>>>
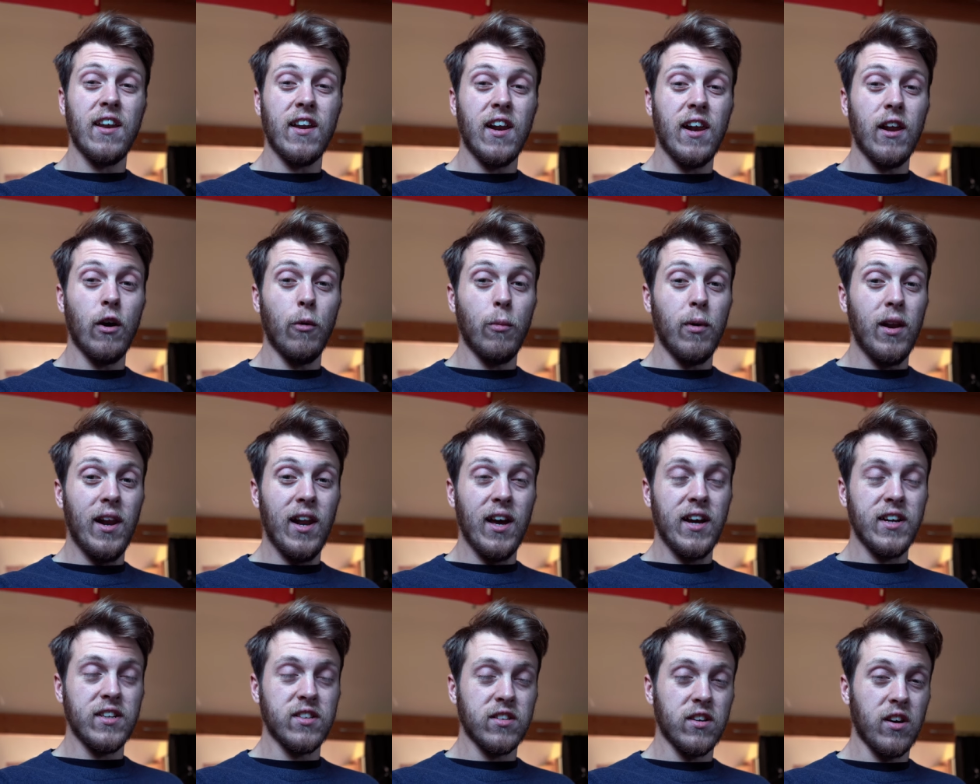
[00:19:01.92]
in a little bit
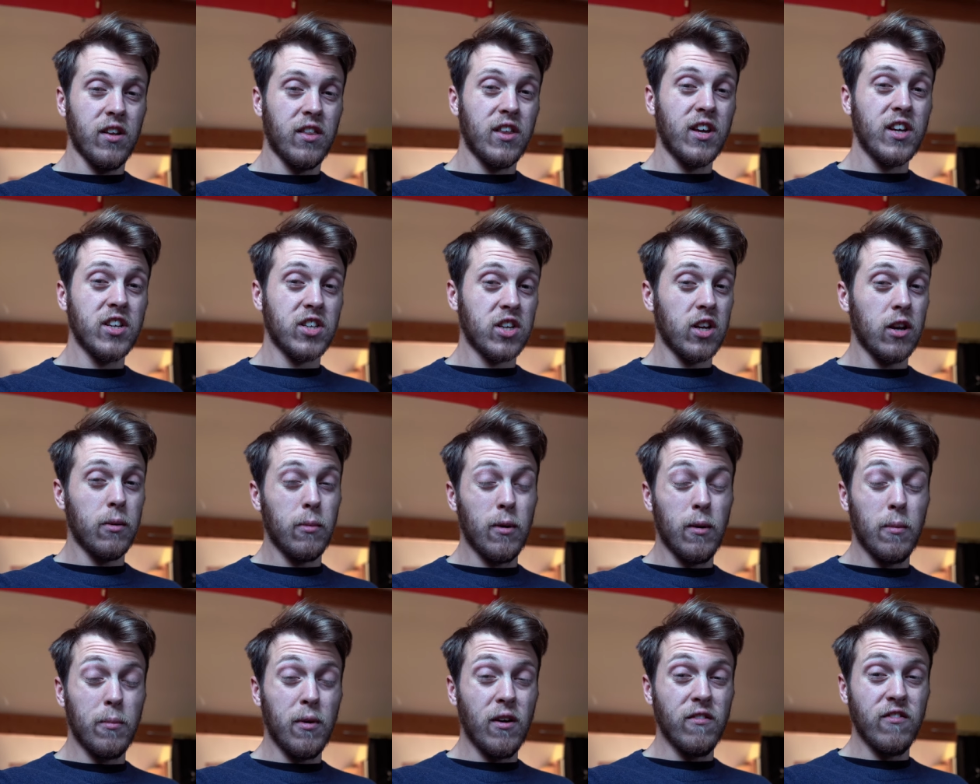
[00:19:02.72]
later. I think it's going to
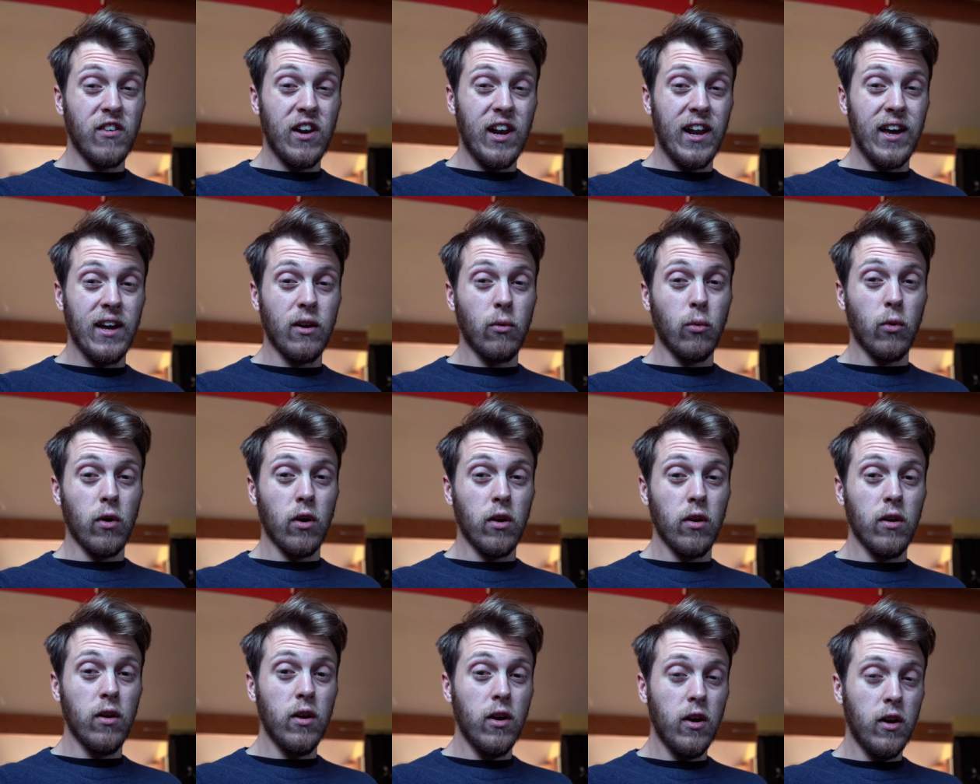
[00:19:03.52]
be a bit of a late
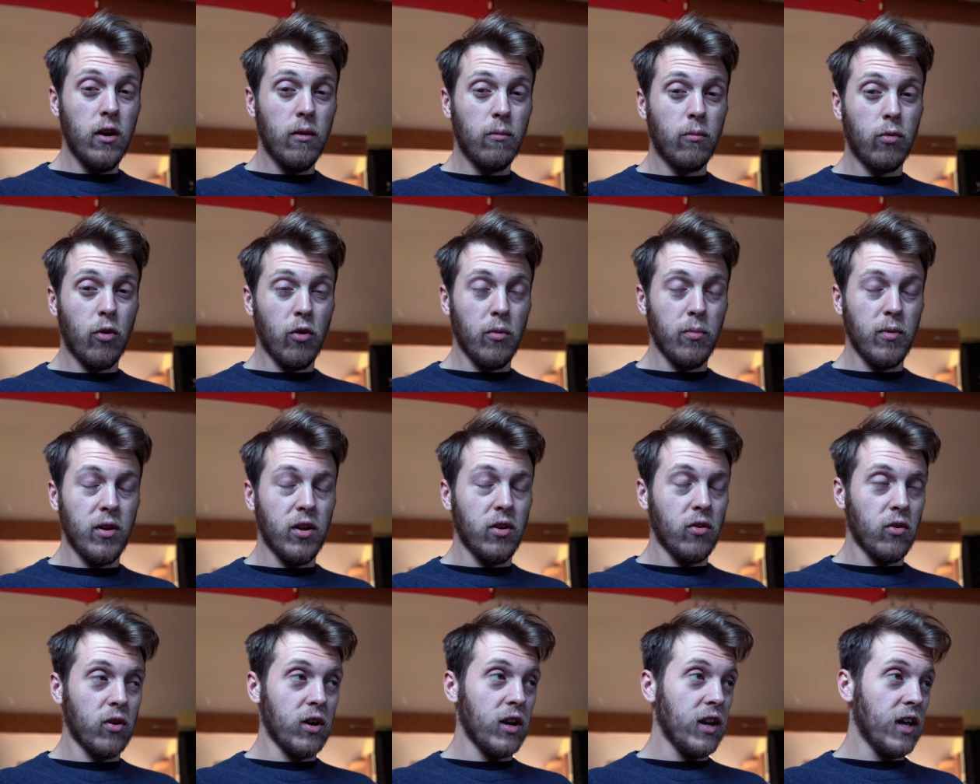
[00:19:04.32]
one. Probably
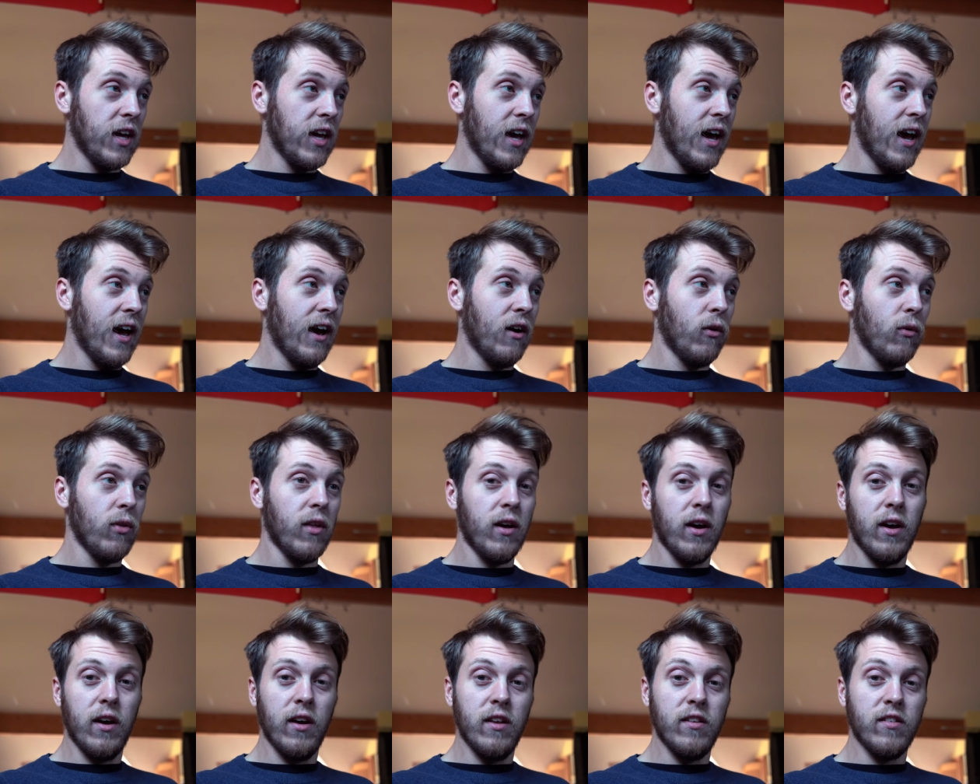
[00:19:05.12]
not going to get out
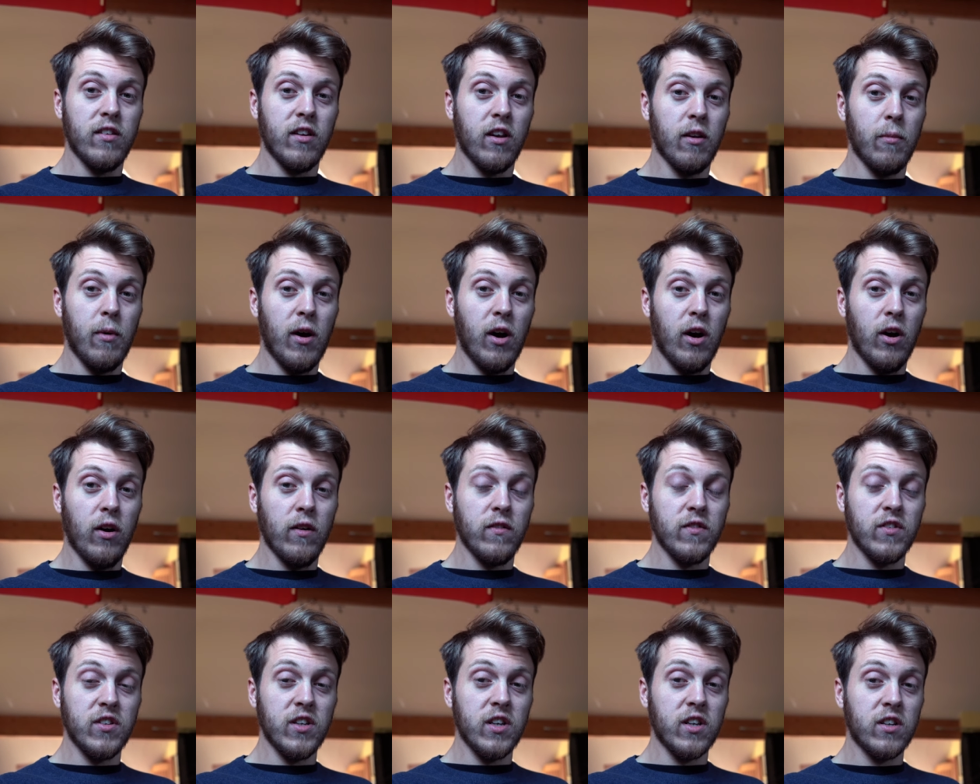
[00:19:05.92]
there until about
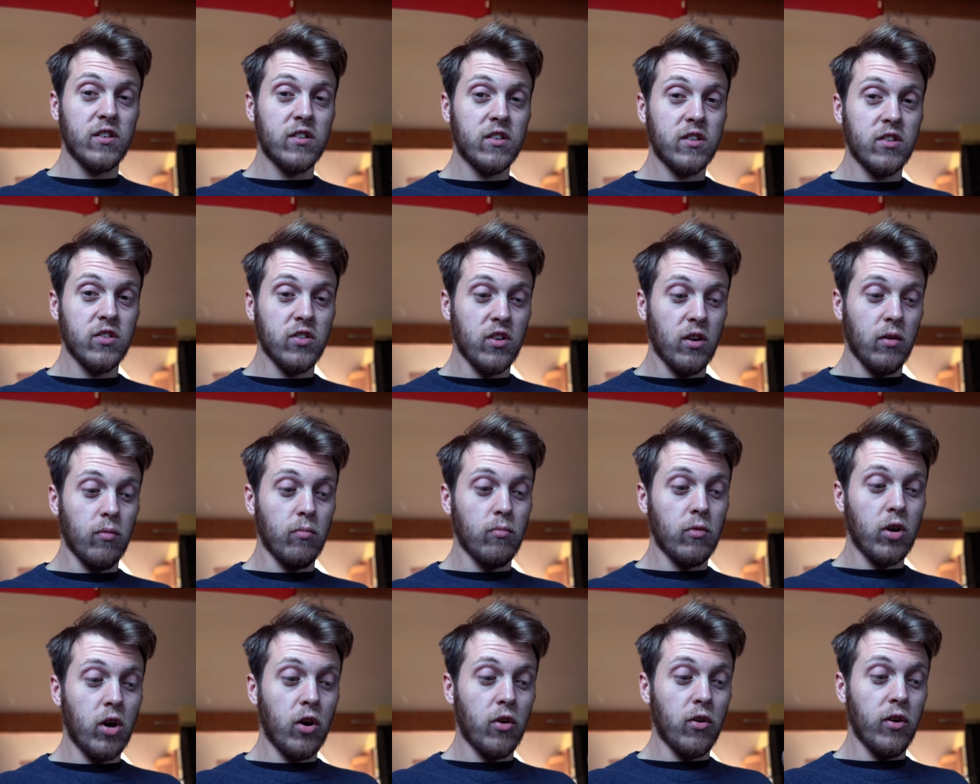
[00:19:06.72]
half six because
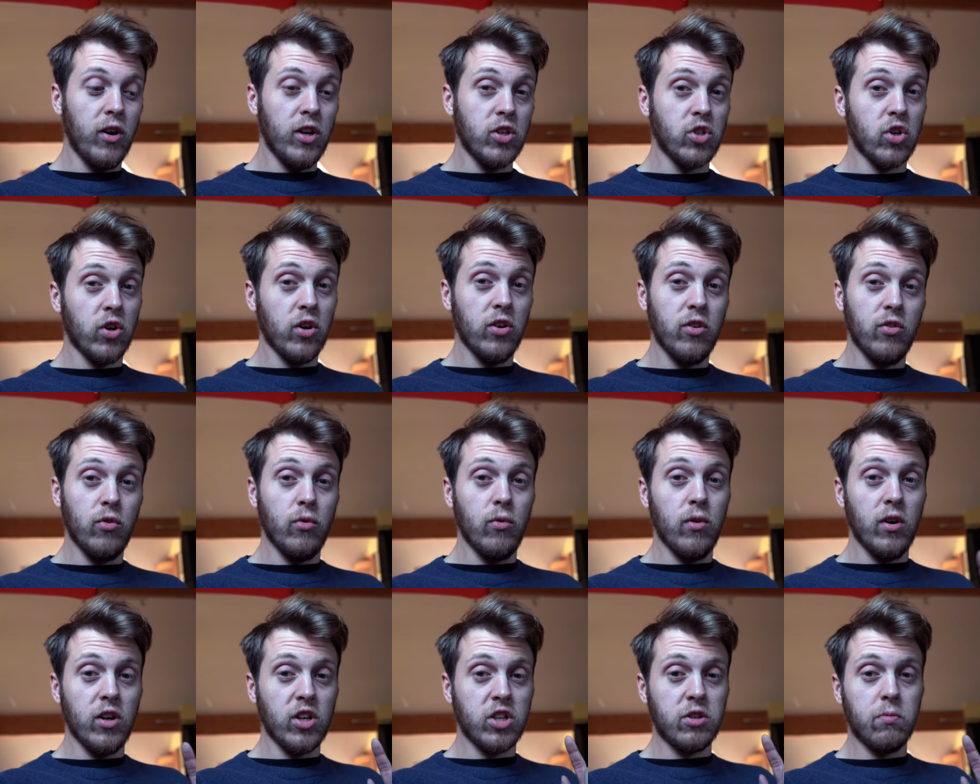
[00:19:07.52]
I'm currently trying
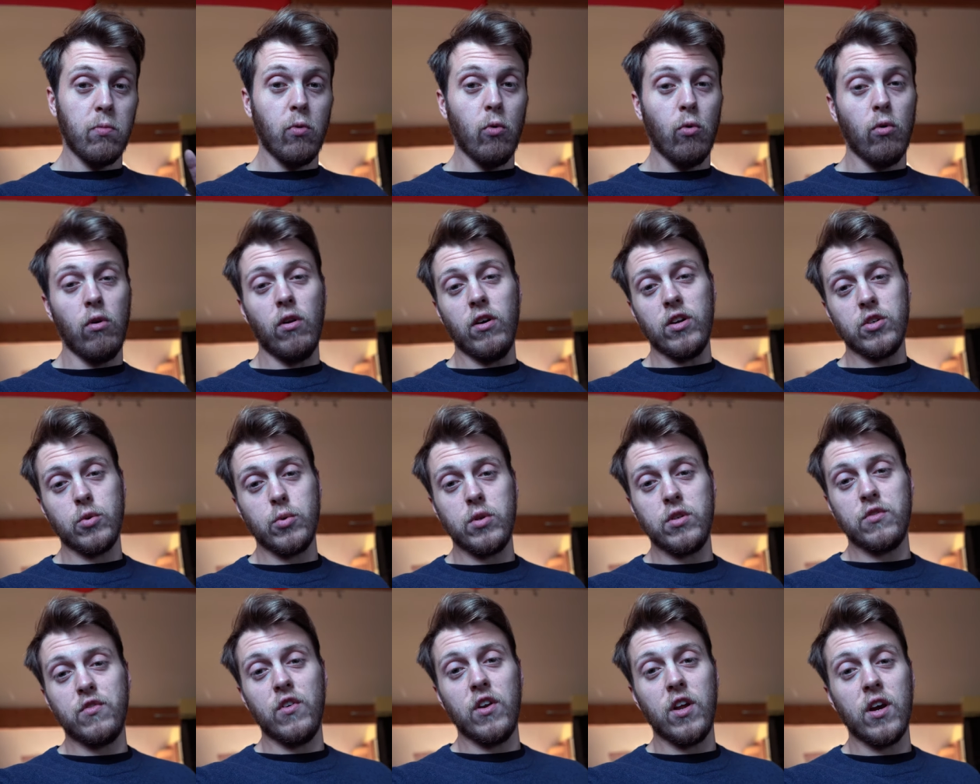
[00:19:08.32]
to export last
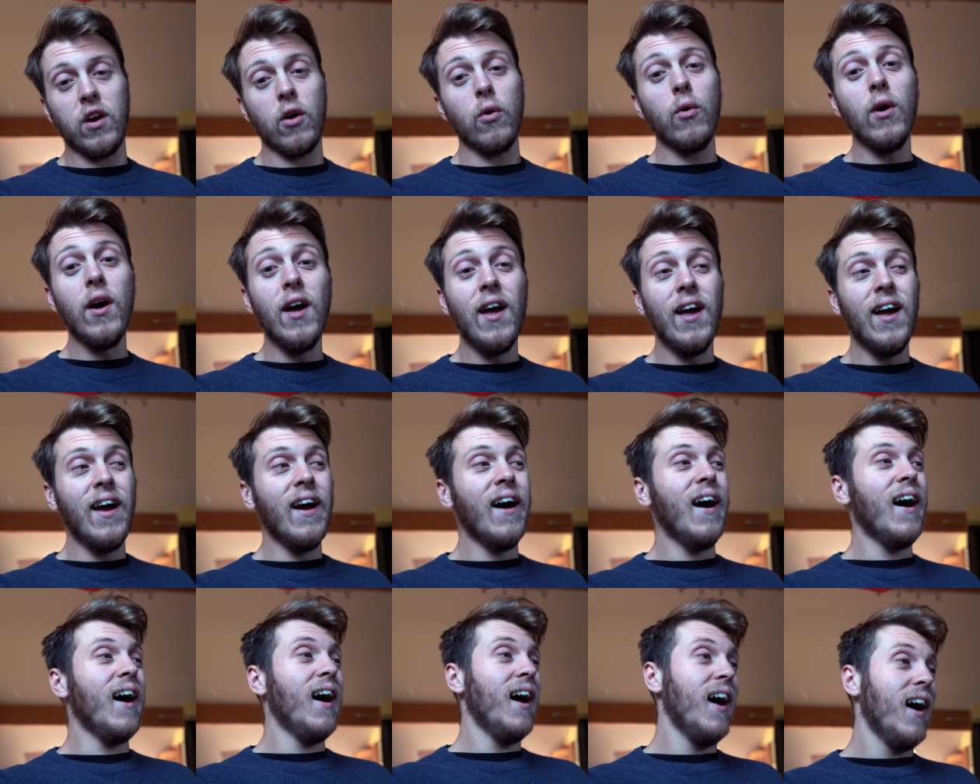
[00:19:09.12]
week's video.
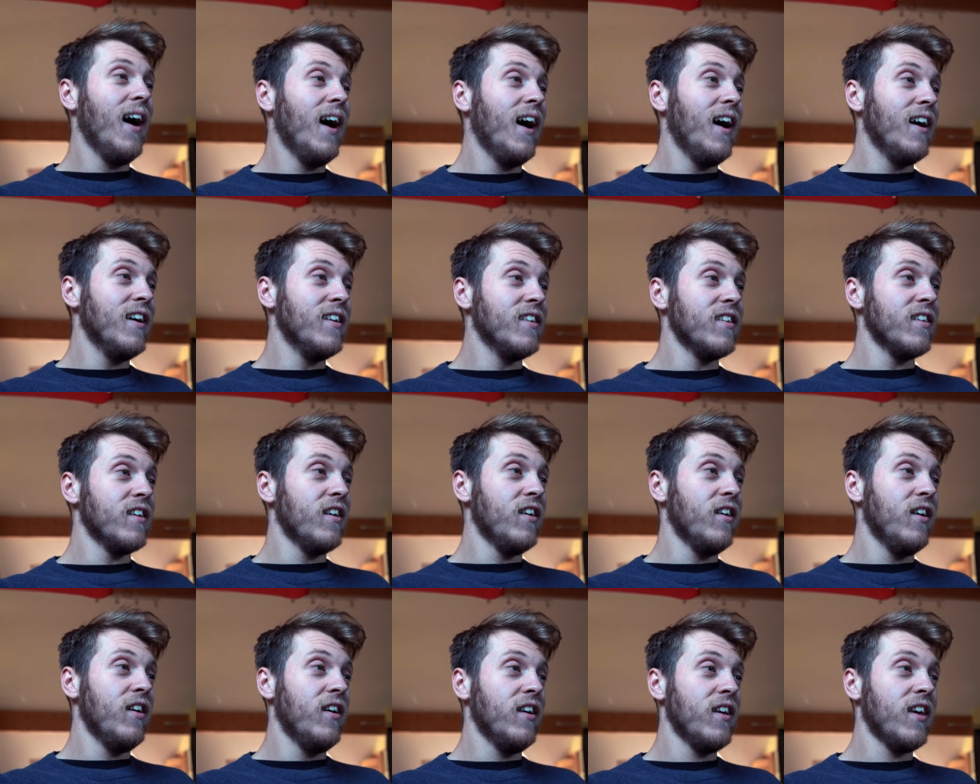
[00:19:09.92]
And
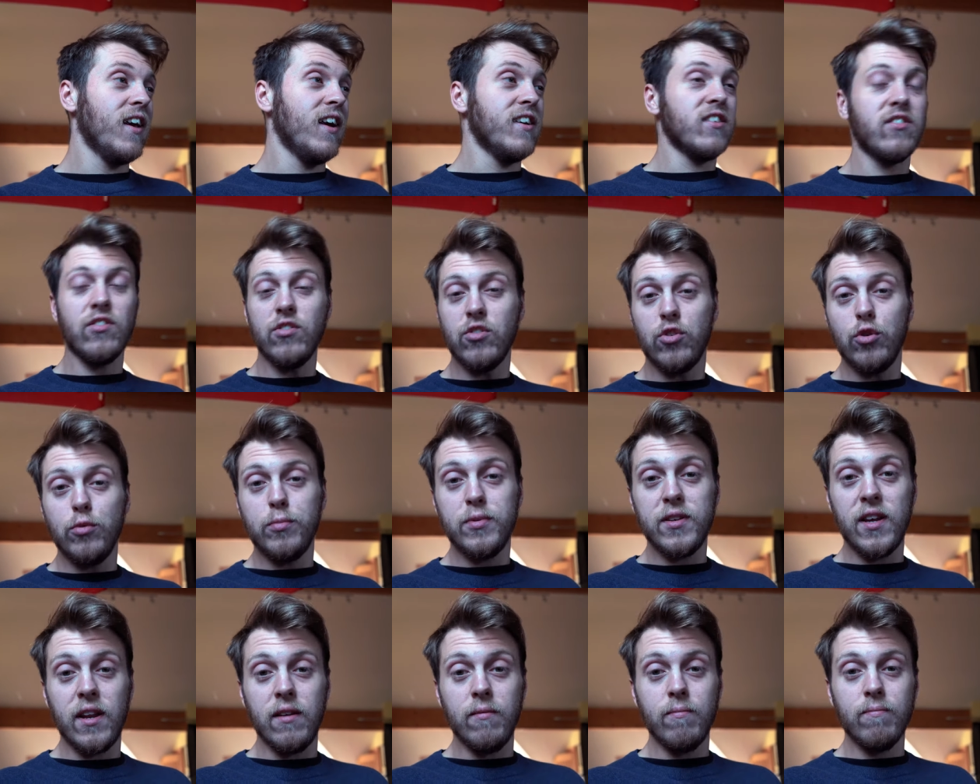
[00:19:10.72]
uh, yeah, it's on two
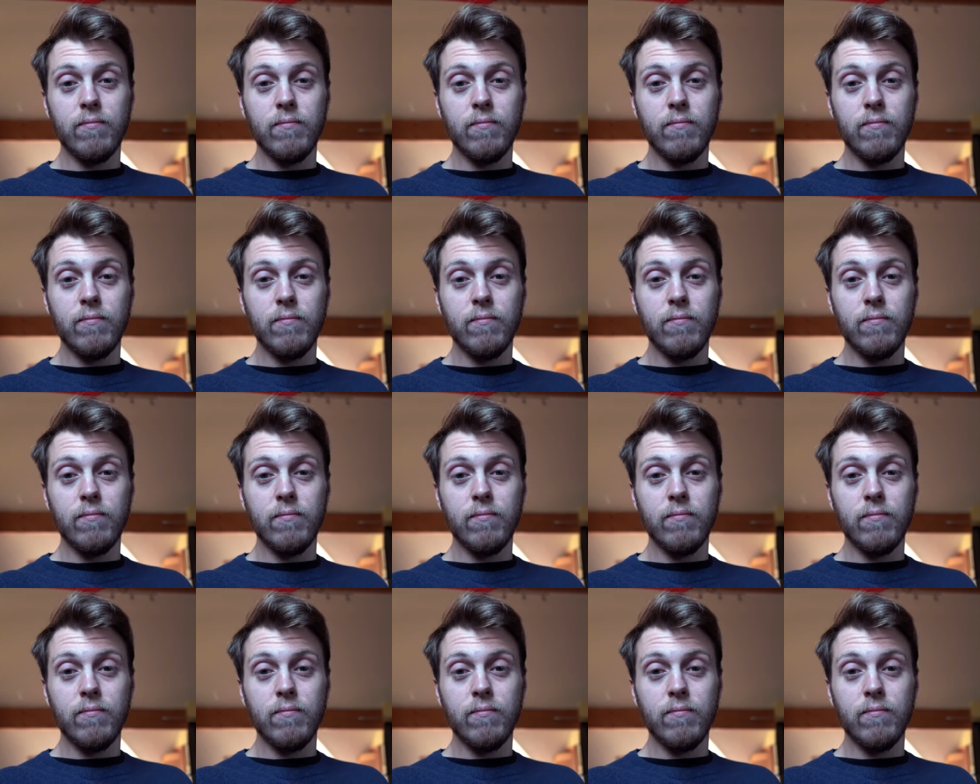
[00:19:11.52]
percent.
<<<
_THE TASK:_
The entries above should be written out in full, and any picture in them left out.

_THE COMPLETED TASK:_
[00:19:01.92]
in a little bit
[00:19:02.72]
later. I think it's going to
[00:19:03.52]
be a bit of a late
[00:19:04.32]
one. Probably
[00:19:05.12]
not going to get out
[00:19:05.92]
there until about
[00:19:06.72]
half six because
[00:19:07.52]
I'm currently trying
[00:19:08.32]
to export last
[00:19:09.12]
week's video.
[00:19:09.92]
And
[00:19:10.72]
uh, yeah, it's on two
[00:19:11.52]
percent.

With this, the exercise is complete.